The Arab Spring appears to be having positive results for Palestinians, notably the rapprochement between the main Palestinian political parties Fatah and Hamas, and the re-opening, after four years, of the Rafah crossing between Gaza and Egypt.
However, the antipathy between Fatah and Hamas persists and it remains to be seen whether they will indeed form a joint government and hold elections in 2012. And the re-opening of Rafah on 28 May was only partial: commercial traffic is not allowed, only a limited number of people are allowed through, and men between 18 and 40 have to apply for an Egyptian visa.

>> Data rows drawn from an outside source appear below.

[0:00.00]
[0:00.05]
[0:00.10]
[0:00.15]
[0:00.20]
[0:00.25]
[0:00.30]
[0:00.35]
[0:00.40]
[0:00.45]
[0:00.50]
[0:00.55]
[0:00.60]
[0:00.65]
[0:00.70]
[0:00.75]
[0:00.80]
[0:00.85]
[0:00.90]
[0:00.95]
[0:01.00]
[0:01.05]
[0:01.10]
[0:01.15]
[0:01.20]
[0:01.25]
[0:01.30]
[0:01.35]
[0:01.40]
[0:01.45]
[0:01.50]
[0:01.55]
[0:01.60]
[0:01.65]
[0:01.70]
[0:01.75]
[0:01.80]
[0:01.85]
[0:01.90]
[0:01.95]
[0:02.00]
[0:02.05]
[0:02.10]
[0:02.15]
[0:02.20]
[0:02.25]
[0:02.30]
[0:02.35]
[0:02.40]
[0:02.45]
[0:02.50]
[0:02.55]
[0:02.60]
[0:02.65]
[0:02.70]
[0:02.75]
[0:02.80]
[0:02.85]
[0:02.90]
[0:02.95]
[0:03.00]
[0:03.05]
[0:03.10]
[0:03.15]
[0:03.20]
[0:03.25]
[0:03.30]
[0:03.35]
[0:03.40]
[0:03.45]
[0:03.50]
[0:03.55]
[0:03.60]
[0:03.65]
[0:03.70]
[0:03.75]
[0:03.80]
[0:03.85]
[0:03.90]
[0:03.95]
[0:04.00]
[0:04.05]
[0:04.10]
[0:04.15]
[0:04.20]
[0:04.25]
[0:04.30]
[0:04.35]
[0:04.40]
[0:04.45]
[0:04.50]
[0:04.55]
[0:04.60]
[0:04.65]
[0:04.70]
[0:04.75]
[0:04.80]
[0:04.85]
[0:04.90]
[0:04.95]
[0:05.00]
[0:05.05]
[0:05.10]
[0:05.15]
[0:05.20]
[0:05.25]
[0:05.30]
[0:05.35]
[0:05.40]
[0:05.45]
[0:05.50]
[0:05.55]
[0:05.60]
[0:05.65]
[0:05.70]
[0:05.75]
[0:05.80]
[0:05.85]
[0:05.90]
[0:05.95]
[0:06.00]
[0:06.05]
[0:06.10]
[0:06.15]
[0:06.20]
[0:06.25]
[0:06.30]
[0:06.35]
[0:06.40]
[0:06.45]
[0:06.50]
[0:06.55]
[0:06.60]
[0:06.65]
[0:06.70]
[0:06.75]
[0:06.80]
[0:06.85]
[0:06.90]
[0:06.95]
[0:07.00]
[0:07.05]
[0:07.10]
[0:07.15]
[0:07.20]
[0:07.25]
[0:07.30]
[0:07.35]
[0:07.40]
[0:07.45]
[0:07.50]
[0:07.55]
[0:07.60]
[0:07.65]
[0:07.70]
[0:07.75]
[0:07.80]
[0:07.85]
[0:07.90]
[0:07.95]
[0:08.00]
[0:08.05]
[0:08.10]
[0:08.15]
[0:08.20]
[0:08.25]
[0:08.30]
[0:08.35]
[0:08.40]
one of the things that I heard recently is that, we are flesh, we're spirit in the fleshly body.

Palestinian refugees appear emboldened. This year’s commemoration of Al Nakba (“Catastrophe” day) on 14 May, the day of Israel’s foundation in 1948, was marked with simultaneous demonstrations at the Israeli borders with Syria, Lebanon, Jordan, Egypt, Gaza and the West Bank and also inside Egypt and Israel.
At the Syrian border, young refugees climbed over fences separating them from Israeli-occupied Syria, despite Israeli landmines and live fire from Israeli troops which killed four of the demonstrators – four more were killed at the Lebanese border and five elsewhere. Hundreds managed to climb over the border fence near to the village of Majdal Sharms, meeting fellow Palestinians.

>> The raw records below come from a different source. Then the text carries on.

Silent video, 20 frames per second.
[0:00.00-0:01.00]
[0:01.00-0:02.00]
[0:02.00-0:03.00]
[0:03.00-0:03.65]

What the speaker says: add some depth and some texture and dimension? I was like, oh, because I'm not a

Egyptian and Jordanian security forces prevented hundreds crossing into Israeli-occupied territory, while mass protests outside the Israeli embassy in Cairo calling for the expulsion of the Israeli ambassador were dispersed by Egyptian police and troops using tear gas and rubber bullets. An attempt to carry out a similar return from Syria on 5 June, Al Naksa (“Setback”) Day - marking the 1967 occupation - was less successful.
The Israeli army was prepared, with a reinforced fence and an anti-tank ditch. When demonstrators tried to reach it they were shot at. Some 22 were killed, many dozens wounded.